4 is a partially enlarged cross-sectional view of a prosthesis assembly for an implant according to another embodiment of the present invention.
5 is a schematic diagram of a prosthesis assembly for an implant according to another embodiment of the present invention,
6 is a partially enlarged cross-sectional view of FIG. 5,
7 is a flowchart showing a manufacturing process of a prosthesis assembly for an implant according to an embodiment of the present invention.

Hereinafter, embodiments of the present invention will be described in detail with reference to the accompanying drawings so that those of ordinary skill in the art may easily implement the present invention.
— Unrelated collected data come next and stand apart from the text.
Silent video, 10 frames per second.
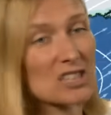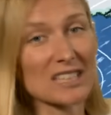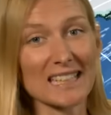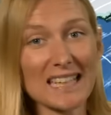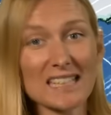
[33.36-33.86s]

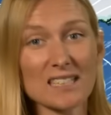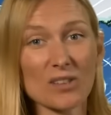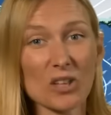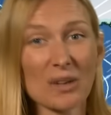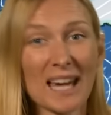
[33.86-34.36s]
to the east
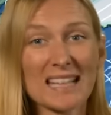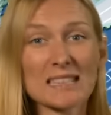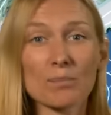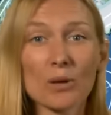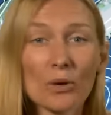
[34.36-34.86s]
of the U K
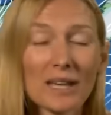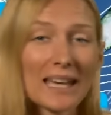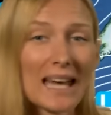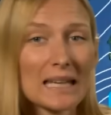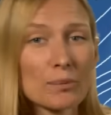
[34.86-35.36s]
is
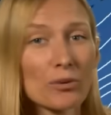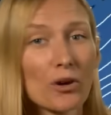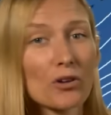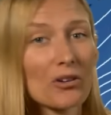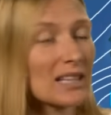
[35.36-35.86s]
blocking any
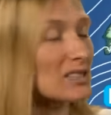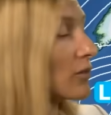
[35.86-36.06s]
progress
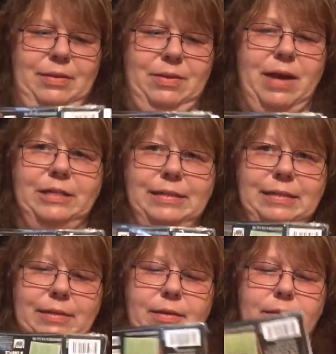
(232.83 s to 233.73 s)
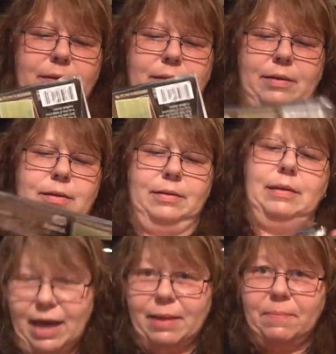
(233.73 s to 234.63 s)
you watching this?
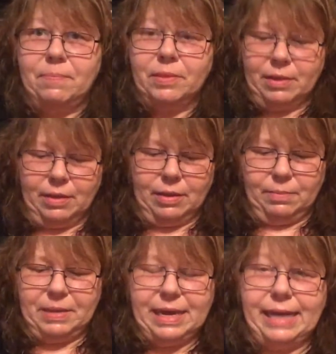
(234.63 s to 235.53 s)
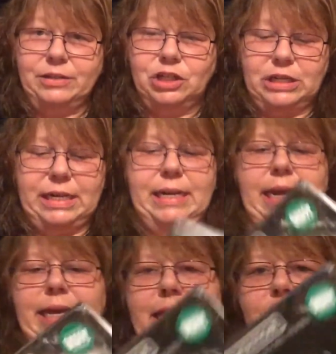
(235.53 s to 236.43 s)
I got a PhD and
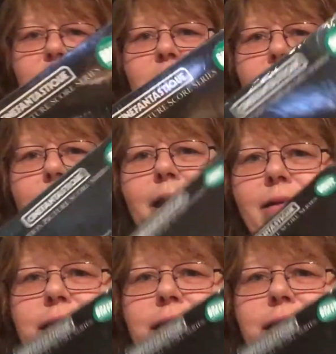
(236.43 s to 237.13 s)
I can't figure out how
However, the examples do not limit the scope of the present invention, which should be construed to aid understanding of the present invention.
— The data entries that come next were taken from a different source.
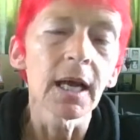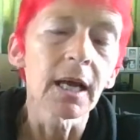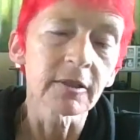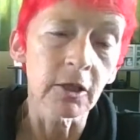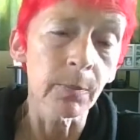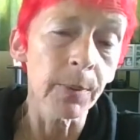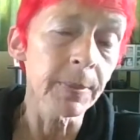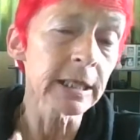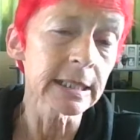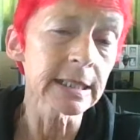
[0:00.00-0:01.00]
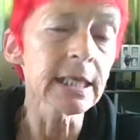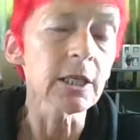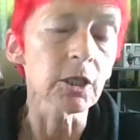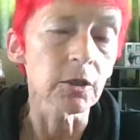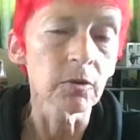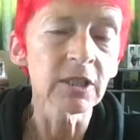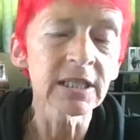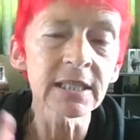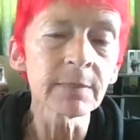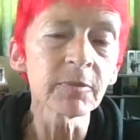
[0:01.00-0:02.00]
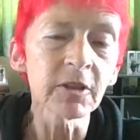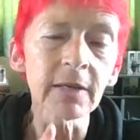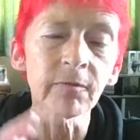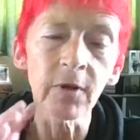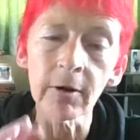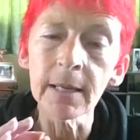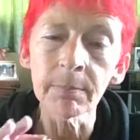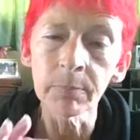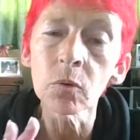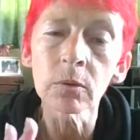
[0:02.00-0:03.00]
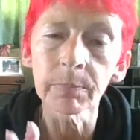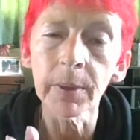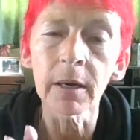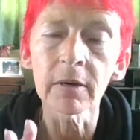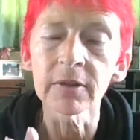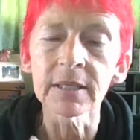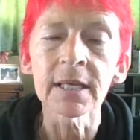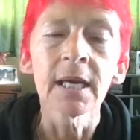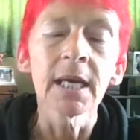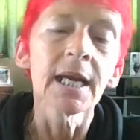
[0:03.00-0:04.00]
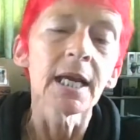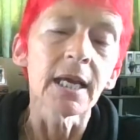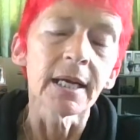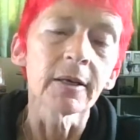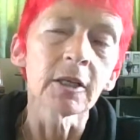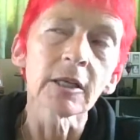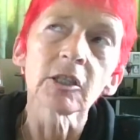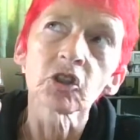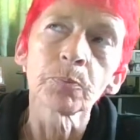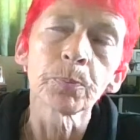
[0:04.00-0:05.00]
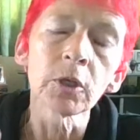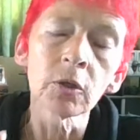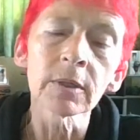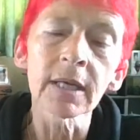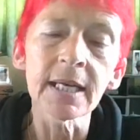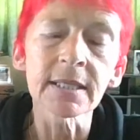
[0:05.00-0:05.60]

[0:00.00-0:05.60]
so the puppy can see you. This is a very important part of this. Put your gate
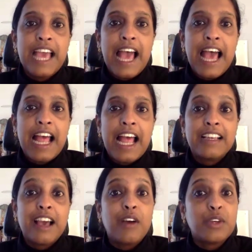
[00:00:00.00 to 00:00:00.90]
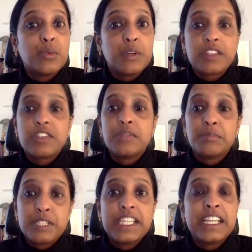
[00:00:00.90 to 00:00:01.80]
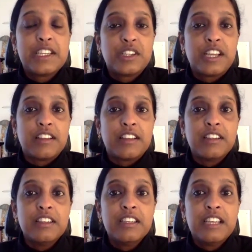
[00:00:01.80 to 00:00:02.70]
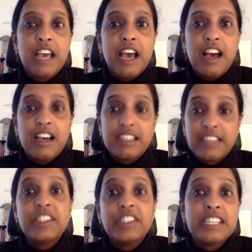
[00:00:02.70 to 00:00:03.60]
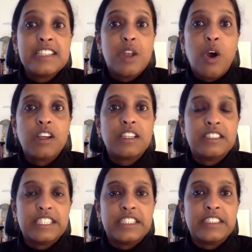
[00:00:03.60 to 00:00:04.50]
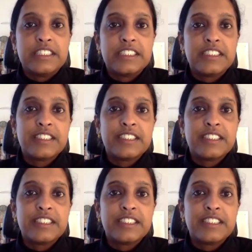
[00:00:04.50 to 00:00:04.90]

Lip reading: and how you worked on putting it together, given his long career?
The terms used in the embodiments are only used to describe specific embodiments, and are not intended to limit the embodiments. Singular expressions include plural expressions unless the context clearly indicates otherwise. In the present specification, terms such as'include' or'have' are intended to designate the presence of features, numbers, steps, actions, components, parts, or a combination thereof described in the specification, but one or more other features. It is to be understood that the presence or addition of elements or numbers, steps, actions, components, parts, or combinations thereof does not preclude in advance.
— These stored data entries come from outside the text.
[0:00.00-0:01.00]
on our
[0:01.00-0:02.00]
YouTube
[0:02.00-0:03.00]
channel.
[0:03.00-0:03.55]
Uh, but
In the entire specification of the present application, the term'combination of these' included in the expression of the Makushi format refers to one or more mixtures or combinations selected from the group consisting of the components described in the expression of the Makushi format, and the constituent elements It means to include one or more selected from the group consisting of.

Throughout this specification, the description of'A and/or B'means'A, B, or A and B'.

Hereinafter, in order to allow those of ordinary skill in the art to easily implement the present invention, preferred embodiments of the present invention will be described in detail.

As described above, in the conventional surgical clip, blood vessels are insufficiently ligated to cause loss of blood, or during or after surgery, the clip is disassembled or not disassembled after surgery, causing damage to organs.

Accordingly, in the present invention, by configuring a plurality of layers of biodegradable material to be decomposed according to parallax, the cut part of the blood vessel is stably maintained to stop hemostasis, and the biodegradable polymer material is made of a biodegradable polymer material so as not to cause adverse side effects in the body. I sought a solution.

1 is a schematic diagram of a prosthesis assembly for an implant according to an embodiment of the present invention, FIG. 2 is a partially enlarged view of FIG. 1, and FIG. 3 is a tension member according to an embodiment of the present invention. Each is shown.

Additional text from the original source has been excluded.